(Stored items)
•••

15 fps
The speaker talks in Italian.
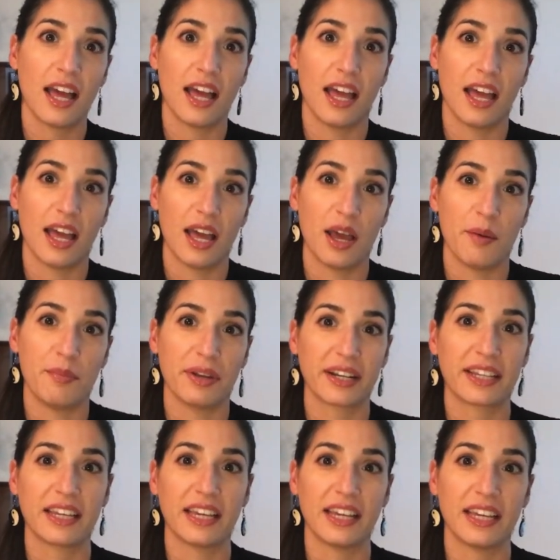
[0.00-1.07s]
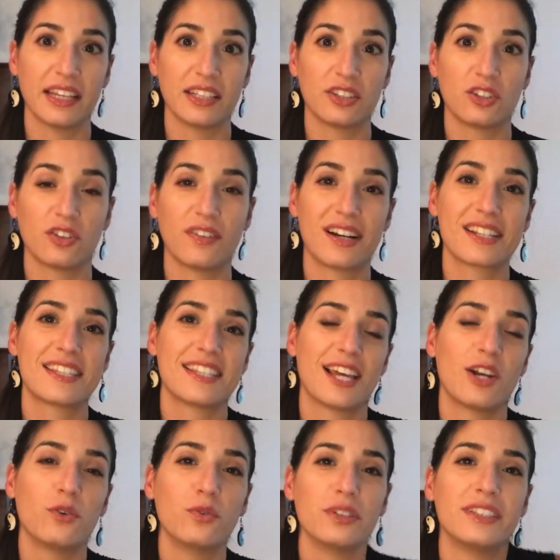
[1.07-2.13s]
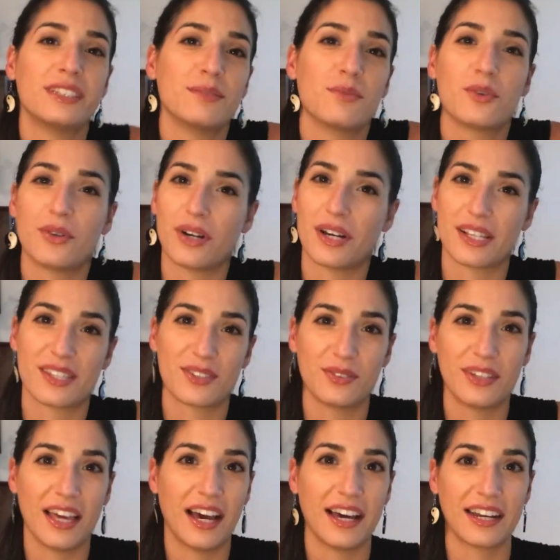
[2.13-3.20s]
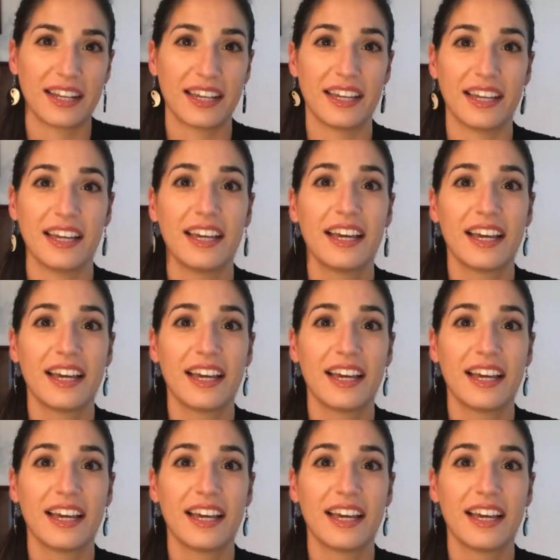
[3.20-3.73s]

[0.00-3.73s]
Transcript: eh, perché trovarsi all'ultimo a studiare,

•••

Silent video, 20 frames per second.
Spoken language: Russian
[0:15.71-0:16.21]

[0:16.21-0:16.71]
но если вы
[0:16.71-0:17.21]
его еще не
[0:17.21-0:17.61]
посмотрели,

•••

Between and including the line with "The speaker talks in Italian." and the line with "Transcript: eh, perché", repeat every line exactly as it appears above, with pictures left out.

The speaker talks in Italian.
[0.00-1.07s]
[1.07-2.13s]
[2.13-3.20s]
[3.20-3.73s]

[0.00-3.73s]
Transcript: eh, perché trovarsi all'ultimo a studiare,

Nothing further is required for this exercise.